→ What you have to do: Please output all of the entries exactly and omit any images they hold.
─── Material provided ───
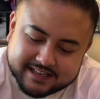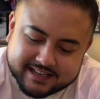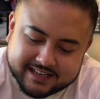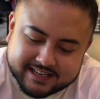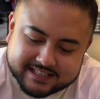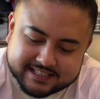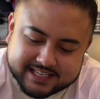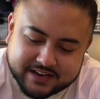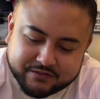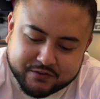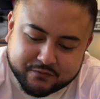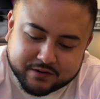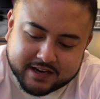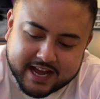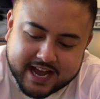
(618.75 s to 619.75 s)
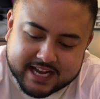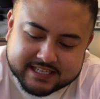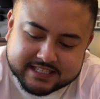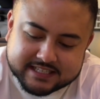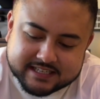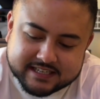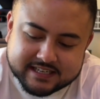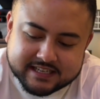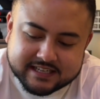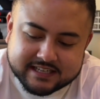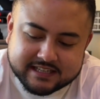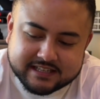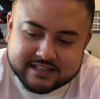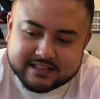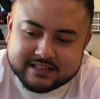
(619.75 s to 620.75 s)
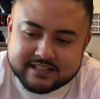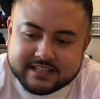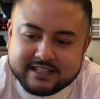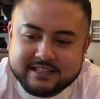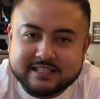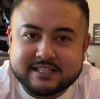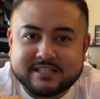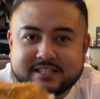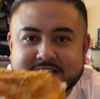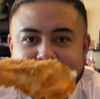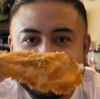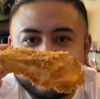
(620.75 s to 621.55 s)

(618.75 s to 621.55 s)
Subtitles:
saved it for last, look at this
───
→ Result of this task:
(618.75 s to 619.75 s)
(619.75 s to 620.75 s)
(620.75 s to 621.55 s)

(618.75 s to 621.55 s)
Subtitles:
saved it for last, look at this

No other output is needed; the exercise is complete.